Task brief:
Restate the following entries exactly, including every line.

━━━━━━━━

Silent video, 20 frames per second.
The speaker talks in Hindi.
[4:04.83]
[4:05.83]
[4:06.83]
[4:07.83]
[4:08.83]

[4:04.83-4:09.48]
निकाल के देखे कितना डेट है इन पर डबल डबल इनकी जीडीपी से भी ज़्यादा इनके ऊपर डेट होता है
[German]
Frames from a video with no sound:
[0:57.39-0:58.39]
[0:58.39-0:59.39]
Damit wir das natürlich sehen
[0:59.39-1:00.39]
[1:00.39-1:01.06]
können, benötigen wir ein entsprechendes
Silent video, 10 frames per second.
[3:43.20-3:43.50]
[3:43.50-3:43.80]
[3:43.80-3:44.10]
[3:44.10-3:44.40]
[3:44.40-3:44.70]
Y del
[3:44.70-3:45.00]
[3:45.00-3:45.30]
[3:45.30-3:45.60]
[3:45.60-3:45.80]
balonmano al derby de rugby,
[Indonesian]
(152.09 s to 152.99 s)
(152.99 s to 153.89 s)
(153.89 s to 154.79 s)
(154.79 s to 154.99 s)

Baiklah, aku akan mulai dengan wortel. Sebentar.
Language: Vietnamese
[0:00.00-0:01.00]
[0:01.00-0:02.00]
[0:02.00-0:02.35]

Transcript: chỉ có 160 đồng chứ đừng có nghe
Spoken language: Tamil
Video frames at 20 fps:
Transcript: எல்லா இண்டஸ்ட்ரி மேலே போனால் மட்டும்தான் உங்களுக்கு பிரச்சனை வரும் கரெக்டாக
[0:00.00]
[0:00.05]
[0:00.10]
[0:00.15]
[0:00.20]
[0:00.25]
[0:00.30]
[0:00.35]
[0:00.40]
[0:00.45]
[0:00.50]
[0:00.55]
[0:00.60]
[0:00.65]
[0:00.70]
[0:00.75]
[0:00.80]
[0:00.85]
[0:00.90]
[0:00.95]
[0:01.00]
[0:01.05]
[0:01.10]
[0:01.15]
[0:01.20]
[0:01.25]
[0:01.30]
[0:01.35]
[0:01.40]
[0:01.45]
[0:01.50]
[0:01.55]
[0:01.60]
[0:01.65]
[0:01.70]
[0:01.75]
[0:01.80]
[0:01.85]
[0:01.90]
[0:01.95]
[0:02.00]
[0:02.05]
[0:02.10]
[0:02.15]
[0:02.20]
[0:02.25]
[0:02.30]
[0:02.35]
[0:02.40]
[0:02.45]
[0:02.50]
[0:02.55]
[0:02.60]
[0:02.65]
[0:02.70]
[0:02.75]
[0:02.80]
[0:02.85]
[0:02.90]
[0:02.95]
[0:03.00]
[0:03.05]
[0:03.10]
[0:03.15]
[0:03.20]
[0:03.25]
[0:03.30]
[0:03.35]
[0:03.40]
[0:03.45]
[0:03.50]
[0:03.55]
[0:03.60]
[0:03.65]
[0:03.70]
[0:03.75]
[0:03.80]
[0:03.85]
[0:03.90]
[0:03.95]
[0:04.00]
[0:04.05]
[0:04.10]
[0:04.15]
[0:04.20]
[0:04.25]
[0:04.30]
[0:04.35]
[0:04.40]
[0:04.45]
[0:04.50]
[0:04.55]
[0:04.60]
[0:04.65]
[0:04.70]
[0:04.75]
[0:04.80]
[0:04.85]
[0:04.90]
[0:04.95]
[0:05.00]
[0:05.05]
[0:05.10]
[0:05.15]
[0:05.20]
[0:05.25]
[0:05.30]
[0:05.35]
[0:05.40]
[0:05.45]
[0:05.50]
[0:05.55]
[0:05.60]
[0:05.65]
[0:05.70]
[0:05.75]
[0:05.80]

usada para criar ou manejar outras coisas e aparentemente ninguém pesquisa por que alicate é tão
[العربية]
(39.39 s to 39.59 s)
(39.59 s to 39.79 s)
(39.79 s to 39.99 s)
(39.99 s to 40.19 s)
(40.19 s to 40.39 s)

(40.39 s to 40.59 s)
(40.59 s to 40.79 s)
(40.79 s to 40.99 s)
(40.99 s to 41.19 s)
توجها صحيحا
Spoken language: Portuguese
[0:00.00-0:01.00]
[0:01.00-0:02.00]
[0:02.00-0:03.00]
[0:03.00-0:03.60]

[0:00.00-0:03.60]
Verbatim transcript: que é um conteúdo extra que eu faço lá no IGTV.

━━━━━━━━

Exercise response:
Silent video, 20 frames per second.
The speaker talks in Hindi.
[4:04.83]
[4:05.83]
[4:06.83]
[4:07.83]
[4:08.83]

[4:04.83-4:09.48]
निकाल के देखे कितना डेट है इन पर डबल डबल इनकी जीडीपी से भी ज़्यादा इनके ऊपर डेट होता है
[German]
Frames from a video with no sound:
[0:57.39-0:58.39]
[0:58.39-0:59.39]
Damit wir das natürlich sehen
[0:59.39-1:00.39]
[1:00.39-1:01.06]
können, benötigen wir ein entsprechendes
Silent video, 10 frames per second.
[3:43.20-3:43.50]
[3:43.50-3:43.80]
[3:43.80-3:44.10]
[3:44.10-3:44.40]
[3:44.40-3:44.70]
Y del
[3:44.70-3:45.00]
[3:45.00-3:45.30]
[3:45.30-3:45.60]
[3:45.60-3:45.80]
balonmano al derby de rugby,
[Indonesian]
(152.09 s to 152.99 s)
(152.99 s to 153.89 s)
(153.89 s to 154.79 s)
(154.79 s to 154.99 s)

Baiklah, aku akan mulai dengan wortel. Sebentar.
Language: Vietnamese
[0:00.00-0:01.00]
[0:01.00-0:02.00]
[0:02.00-0:02.35]

Transcript: chỉ có 160 đồng chứ đừng có nghe
Spoken language: Tamil
Video frames at 20 fps:
Transcript: எல்லா இண்டஸ்ட்ரி மேலே போனால் மட்டும்தான் உங்களுக்கு பிரச்சனை வரும் கரெக்டாக
[0:00.00]
[0:00.05]
[0:00.10]
[0:00.15]
[0:00.20]
[0:00.25]
[0:00.30]
[0:00.35]
[0:00.40]
[0:00.45]
[0:00.50]
[0:00.55]
[0:00.60]
[0:00.65]
[0:00.70]
[0:00.75]
[0:00.80]
[0:00.85]
[0:00.90]
[0:00.95]
[0:01.00]
[0:01.05]
[0:01.10]
[0:01.15]
[0:01.20]
[0:01.25]
[0:01.30]
[0:01.35]
[0:01.40]
[0:01.45]
[0:01.50]
[0:01.55]
[0:01.60]
[0:01.65]
[0:01.70]
[0:01.75]
[0:01.80]
[0:01.85]
[0:01.90]
[0:01.95]
[0:02.00]
[0:02.05]
[0:02.10]
[0:02.15]
[0:02.20]
[0:02.25]
[0:02.30]
[0:02.35]
[0:02.40]
[0:02.45]
[0:02.50]
[0:02.55]
[0:02.60]
[0:02.65]
[0:02.70]
[0:02.75]
[0:02.80]
[0:02.85]
[0:02.90]
[0:02.95]
[0:03.00]
[0:03.05]
[0:03.10]
[0:03.15]
[0:03.20]
[0:03.25]
[0:03.30]
[0:03.35]
[0:03.40]
[0:03.45]
[0:03.50]
[0:03.55]
[0:03.60]
[0:03.65]
[0:03.70]
[0:03.75]
[0:03.80]
[0:03.85]
[0:03.90]
[0:03.95]
[0:04.00]
[0:04.05]
[0:04.10]
[0:04.15]
[0:04.20]
[0:04.25]
[0:04.30]
[0:04.35]
[0:04.40]
[0:04.45]
[0:04.50]
[0:04.55]
[0:04.60]
[0:04.65]
[0:04.70]
[0:04.75]
[0:04.80]
[0:04.85]
[0:04.90]
[0:04.95]
[0:05.00]
[0:05.05]
[0:05.10]
[0:05.15]
[0:05.20]
[0:05.25]
[0:05.30]
[0:05.35]
[0:05.40]
[0:05.45]
[0:05.50]
[0:05.55]
[0:05.60]
[0:05.65]
[0:05.70]
[0:05.75]
[0:05.80]

usada para criar ou manejar outras coisas e aparentemente ninguém pesquisa por que alicate é tão
[العربية]
(39.39 s to 39.59 s)
(39.59 s to 39.79 s)
(39.79 s to 39.99 s)
(39.99 s to 40.19 s)
(40.19 s to 40.39 s)

(40.39 s to 40.59 s)
(40.59 s to 40.79 s)
(40.79 s to 40.99 s)
(40.99 s to 41.19 s)
توجها صحيحا
Spoken language: Portuguese
[0:00.00-0:01.00]
[0:01.00-0:02.00]
[0:02.00-0:03.00]
[0:03.00-0:03.60]

[0:00.00-0:03.60]
Verbatim transcript: que é um conteúdo extra que eu faço lá no IGTV.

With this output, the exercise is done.